The street fell entirely silent, save for the dripping of the hose on the concrete.

Audrey and Simon stood in the damp street, feet apart, a vast, insurmountable chasm of betrayal and ruin stretching between them. She stood tall, wrapping her arms around herself against the cold, her eyes guarded and entirely unreadable.

Simon looked at the woman he had spent ten years building a life with, the woman he had just fought for, bleeding on the asphalt in front of their home.

"Is this why?" Simon asked, his voice cracking, a hollow, shattered sound echoing in the night. "Is this why you don't want to try anymore, Audrey? Because you already found yourself a replacement?"

Chapter 26

Simon

He stood dripping wet in his ruined suit, the cold night air biting into his skin, the sharp, metallic taste of blood pooling behind his teeth. But the physical pain of the bruised ribs and the split lip was entirely eclipsed by the agonizing, suffocating void opening up inside his stomach.

He stared at his wife. He waited for her to flinch. He waited for a flicker of guilt, a stammered excuse, or even a flash of the panic he had felt when she had caught him in his own web of lies.

But Audrey did not flinch.

She stood on the edge of the lawn, the porch light casting a pale halo around her dark hair. Her silk blouse was wrinkled, her lips were swollen from another man’s mouth, and her eyes were completely, terrifyingly devoid of remorse.

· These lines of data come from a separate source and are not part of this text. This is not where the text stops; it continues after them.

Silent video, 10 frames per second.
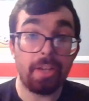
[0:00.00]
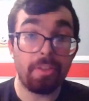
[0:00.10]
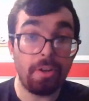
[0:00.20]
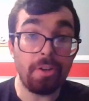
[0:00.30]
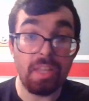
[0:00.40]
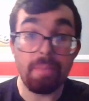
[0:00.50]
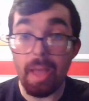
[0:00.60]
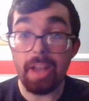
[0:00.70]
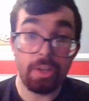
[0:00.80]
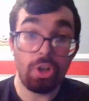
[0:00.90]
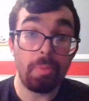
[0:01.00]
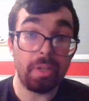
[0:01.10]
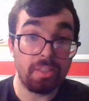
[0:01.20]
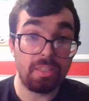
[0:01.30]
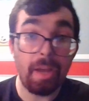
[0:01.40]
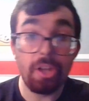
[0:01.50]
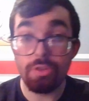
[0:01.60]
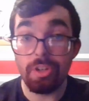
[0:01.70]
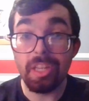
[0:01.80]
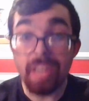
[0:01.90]
Thursday back at home against the
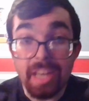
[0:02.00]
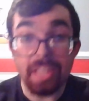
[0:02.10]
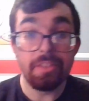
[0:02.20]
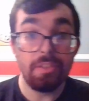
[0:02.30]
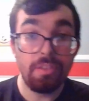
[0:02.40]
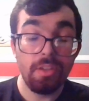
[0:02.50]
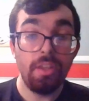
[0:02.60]
Montreal Canadiens.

"A replacement?" Audrey repeated, the word slipping past her lips like a shard of ice. A dark, hollow laugh broke from her chest, entirely devoid of humor. "You actually think you have the right to stand there, reeking of your own hypocrisy, and play the victim?"

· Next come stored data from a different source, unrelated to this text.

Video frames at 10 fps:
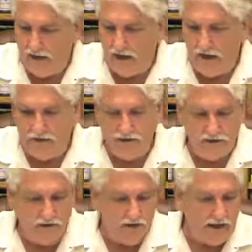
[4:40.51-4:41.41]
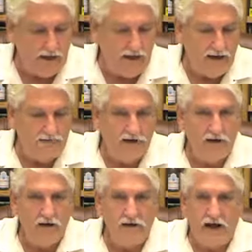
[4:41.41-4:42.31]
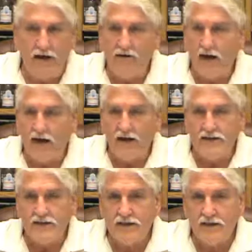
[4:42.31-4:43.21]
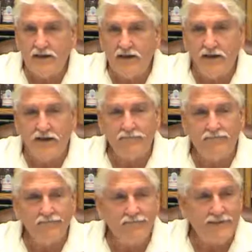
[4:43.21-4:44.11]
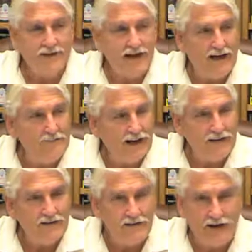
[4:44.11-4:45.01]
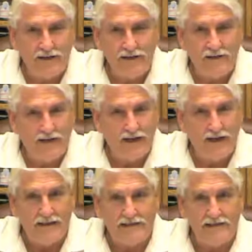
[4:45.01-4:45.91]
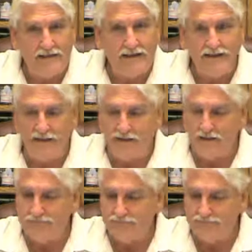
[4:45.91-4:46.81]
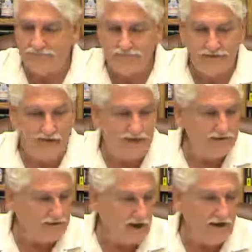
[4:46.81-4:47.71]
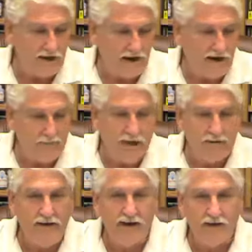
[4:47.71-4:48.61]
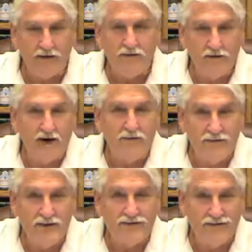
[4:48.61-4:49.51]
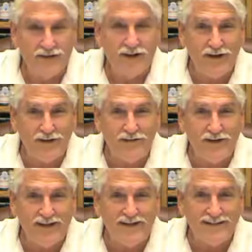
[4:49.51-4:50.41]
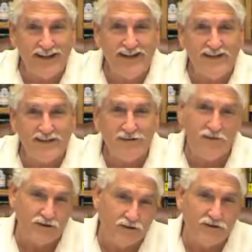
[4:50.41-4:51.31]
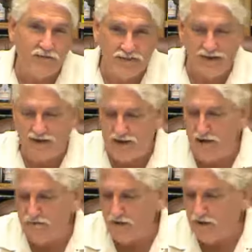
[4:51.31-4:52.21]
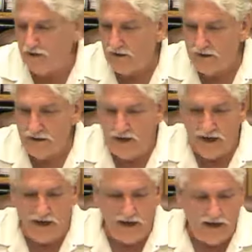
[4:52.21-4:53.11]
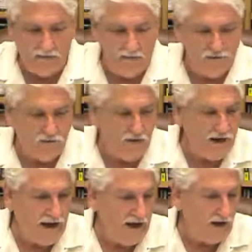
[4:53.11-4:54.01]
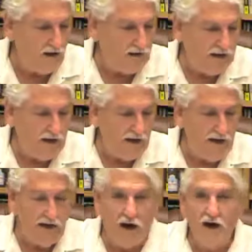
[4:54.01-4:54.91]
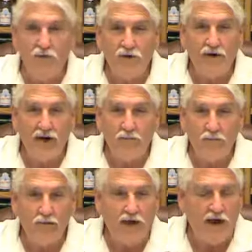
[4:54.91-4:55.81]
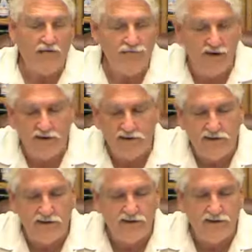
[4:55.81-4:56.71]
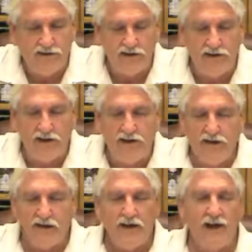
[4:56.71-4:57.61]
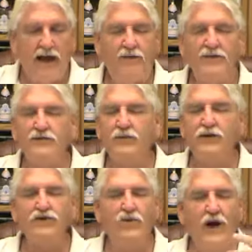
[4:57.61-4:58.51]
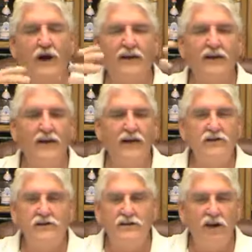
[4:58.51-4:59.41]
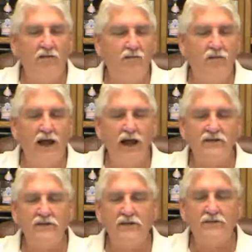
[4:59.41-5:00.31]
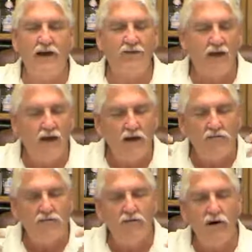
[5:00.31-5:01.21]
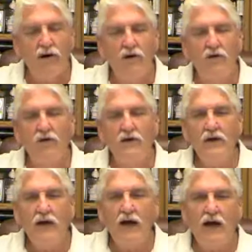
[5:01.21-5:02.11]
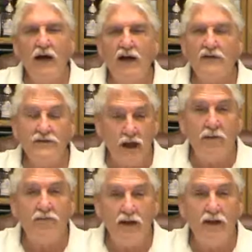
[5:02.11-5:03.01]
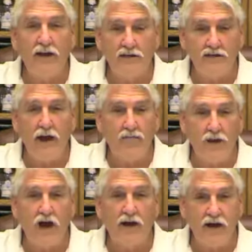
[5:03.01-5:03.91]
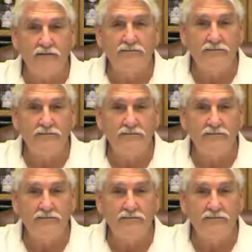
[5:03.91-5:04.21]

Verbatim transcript: hard to do a, a video on iridology. Um, I might try to do that. Um, it, it's hard. I, might get a, uh, creative with these videos one of these days, and we'll do some neat stuff here. Uh, but for now, uh, onward and upward. Have fun on your journey. Let the spirituality, let yourself blossom. Let the love flow. Uh, stop thinking and stop talking.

"We are in therapy, Audrey!" Simon shouted, the feral desperation clawing up his throat, tearing at his vocal cords. He gestured wildly toward the empty street where Nate’s car had been. "We literally just walked out of a counselor’s office to try and fix our marriage, and I come home to find you getting fucked in the back of a car in our driveway!"

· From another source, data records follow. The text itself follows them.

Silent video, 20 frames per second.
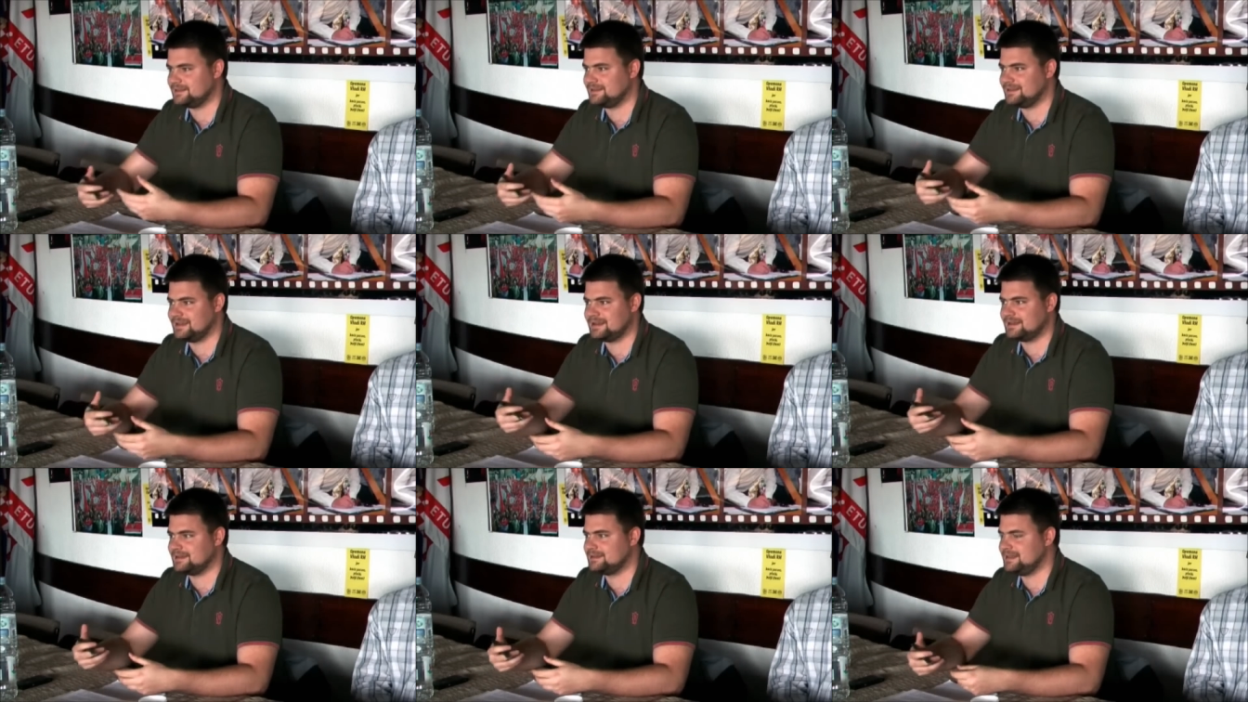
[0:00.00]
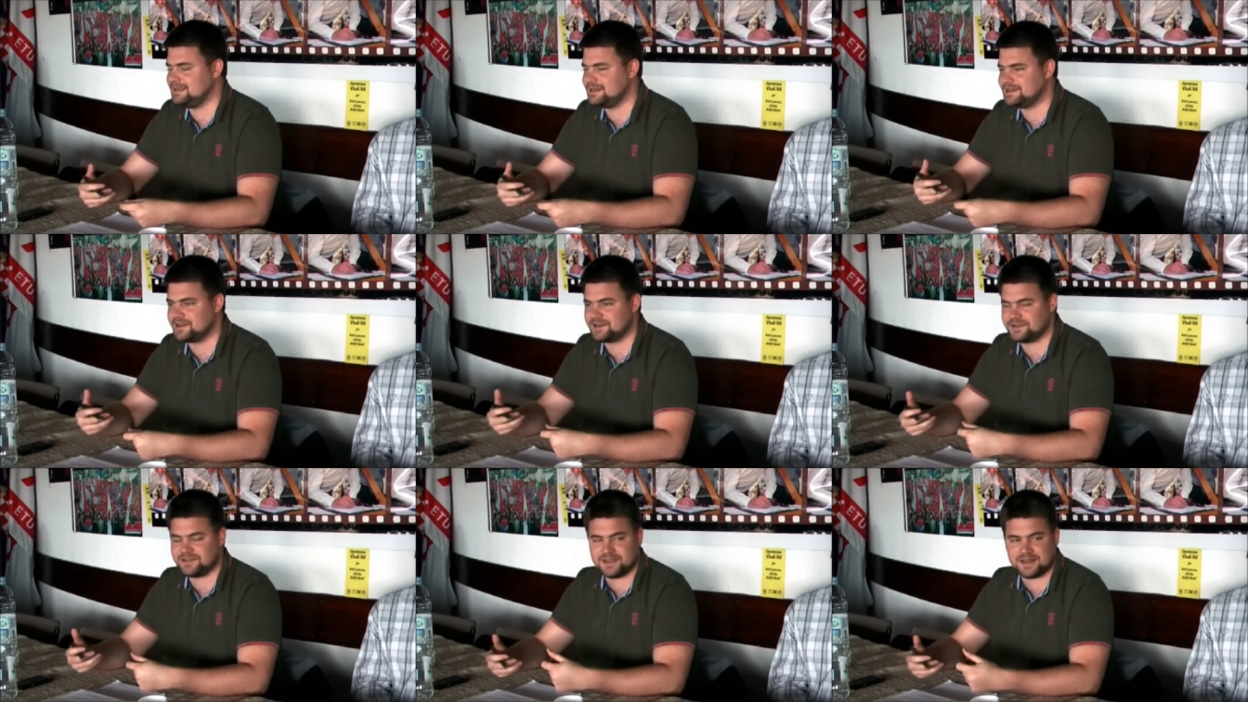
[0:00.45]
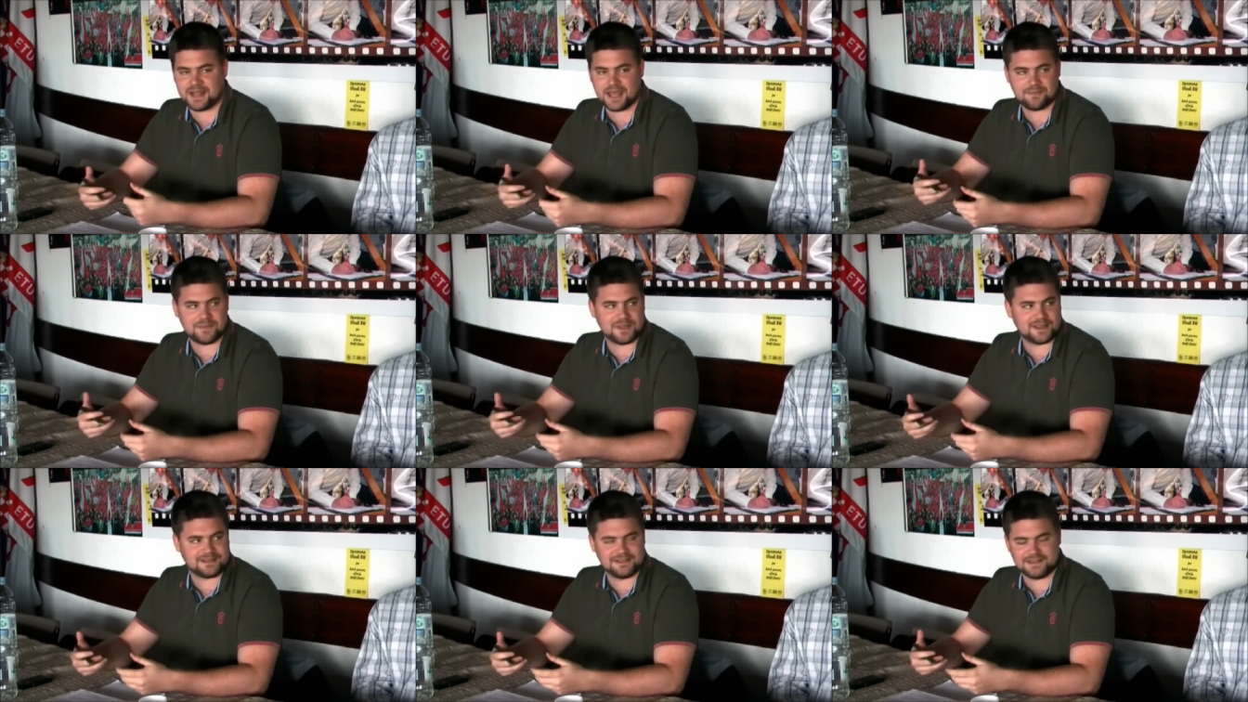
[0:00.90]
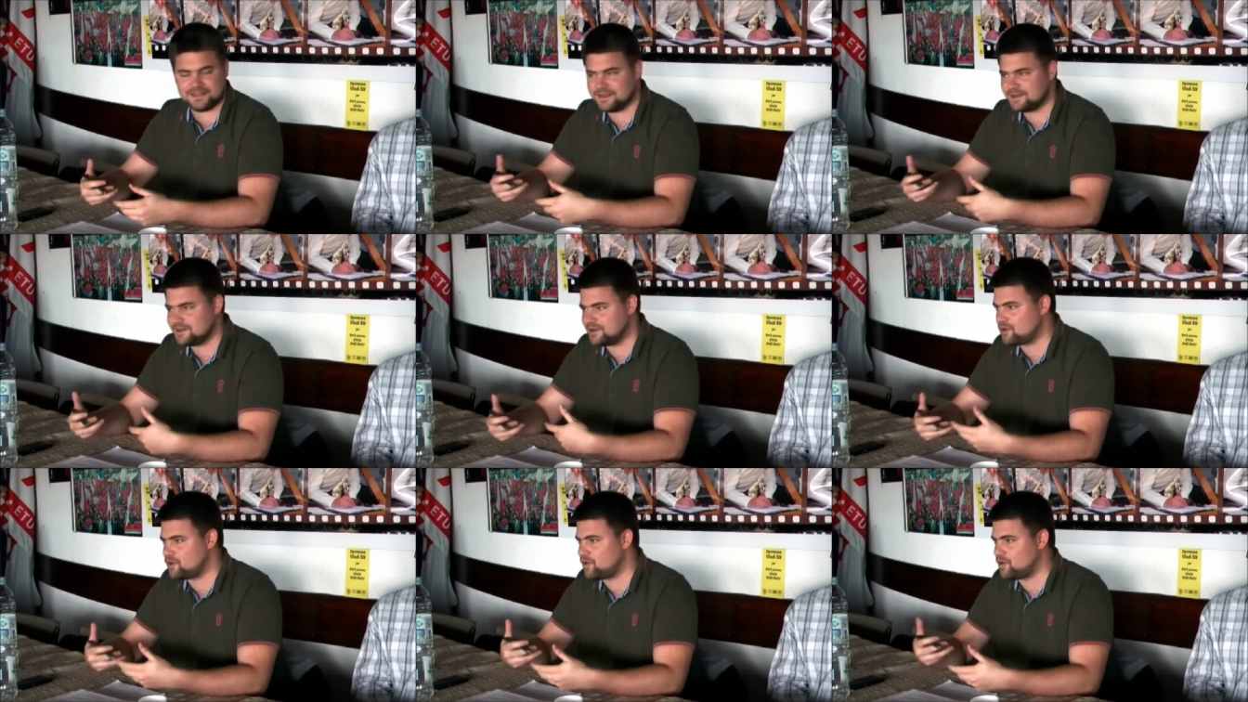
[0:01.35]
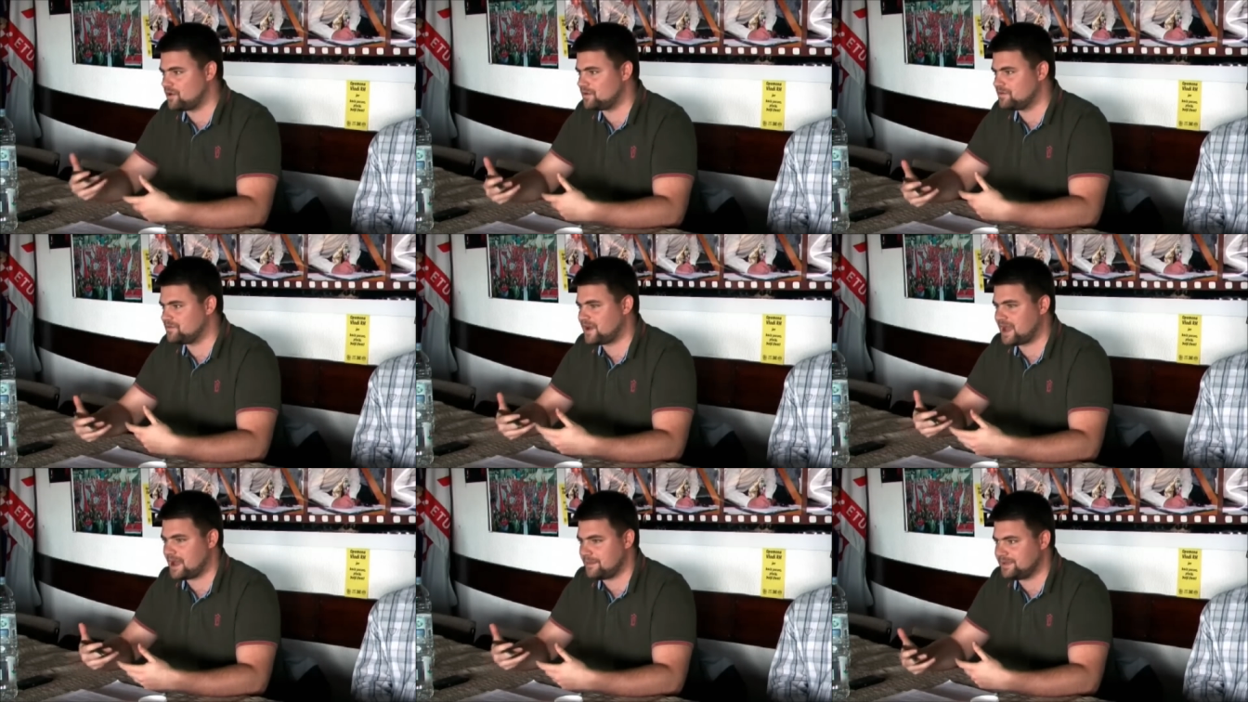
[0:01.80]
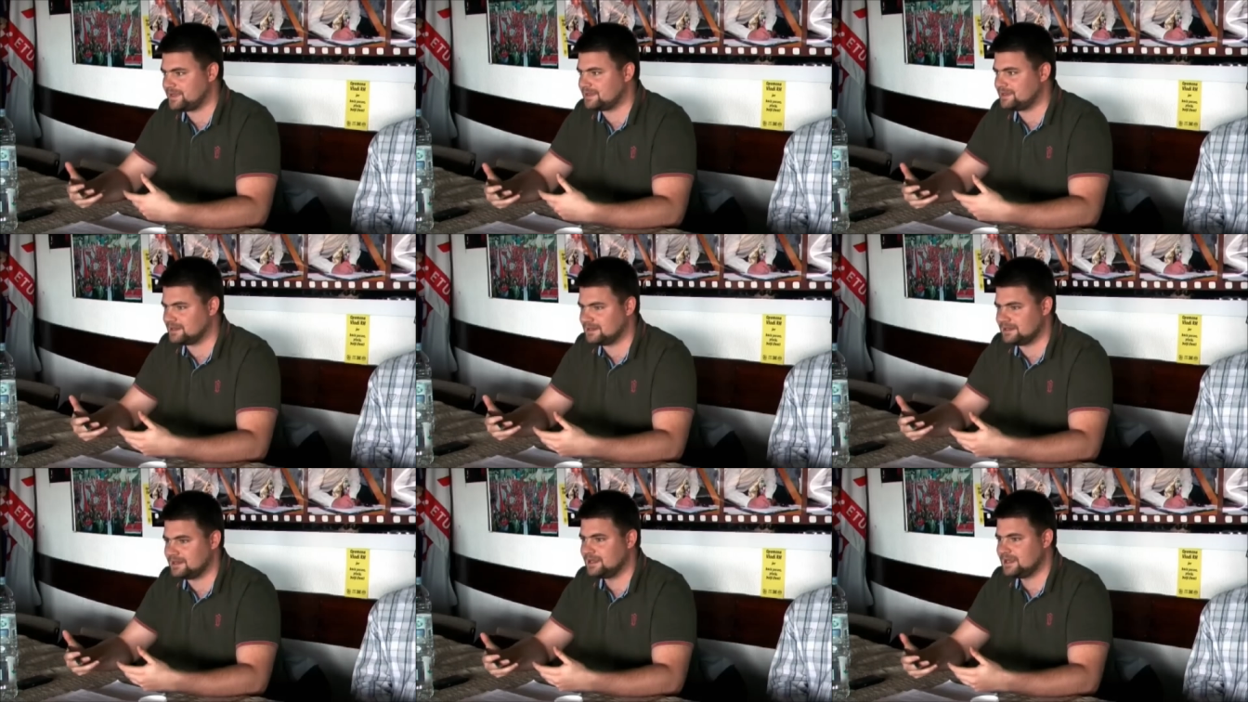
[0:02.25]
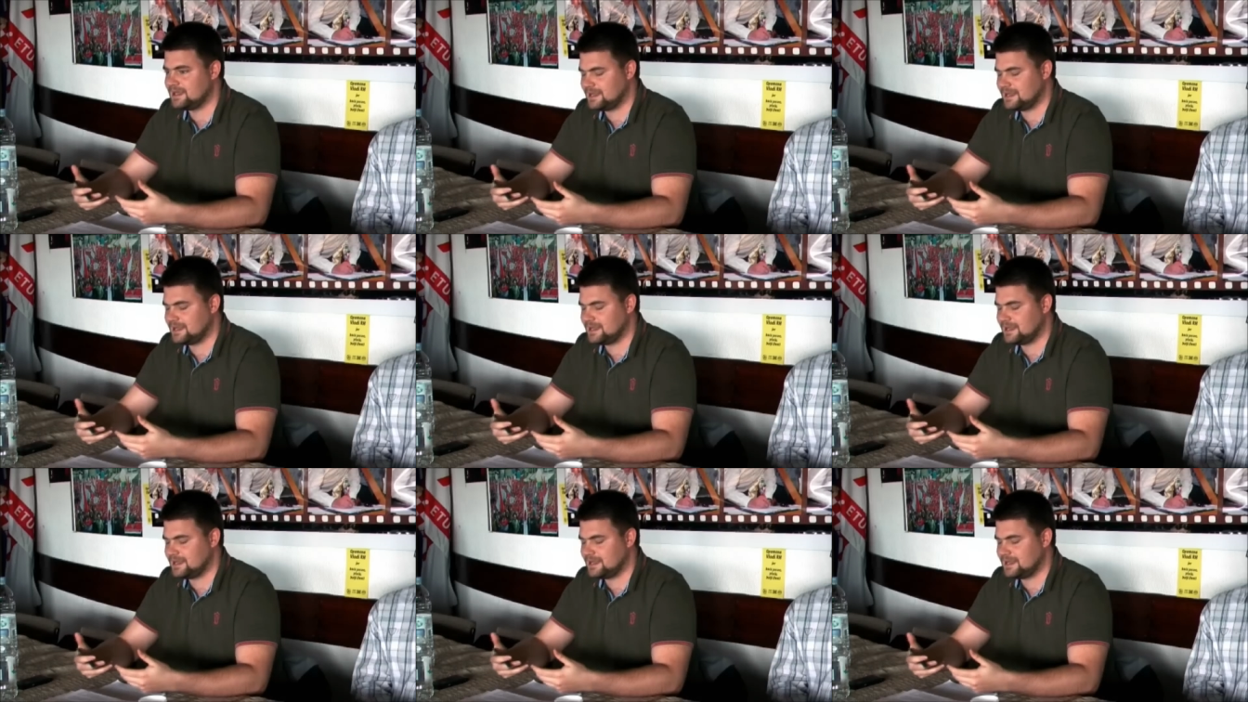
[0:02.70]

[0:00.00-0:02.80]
the inner dynamic, the inner core of capital,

"I didn't agree to fix our marriage, Simon. I agreed to perform an autopsy," she fired back, her voice raising to meet his, vibrating with an unadulterated, lethal fury. "And you don't get to invoke the sanctity of our marriage tonight. You surrendered that right the second you fucked Emily in that hotel room."

Simon flinched, stepping back as if she had physically struck him again. The name of the twenty-four-year-old girl hung in the air between them, a toxic, undeniable anchor weighing down every argument he tried to make.

"That was a mistake," Simon choked out, the tears finally mixing with the water dripping down his bruised face. "I am dismantling my entire life to prove to you how sorry I am. But this? Audrey, you are my wife. Watching him touch you... hearing the sounds you were making for him... it makes me sick."

Audrey took a slow, deliberate step forward. The remaining space between them crackled with a dangerous, electric tension.

"Good," she whispered, her voice dropping to a deadly, quiet register that cut deeper than any scream. "I want you to feel sick, Simon. I want you to feel the exact, suffocating nausea that I have been drowning in for two months. Every time I look at you, I picture her hands on you. I picture you smiling at me across the dinner table while you were texting her."

She stopped just a few feet away, her eyes locked onto his, entirely unyielding.

"I didn't bring another man into our bed," Audrey stated, delivering the final, fatal blow with absolute precision. "I didn't lie to your face for months. You burned my world to the ground, Simon. Tonight was just me realizing that I can still feel warmth from the fire. You broke the vows. Nathaniel just reminded me that I am still alive."

Simon couldn't breathe. The air in his lungs turned to ash.

He opened his mouth to argue, to beg, to demand that she honor the ninety days he had bought with his surrender, but the words completely dissolved. He had absolutely no moral high ground to stand on. He was a man standing in the ruins of a house he had dynamited, screaming at his wife for finding shelter in another man's arms.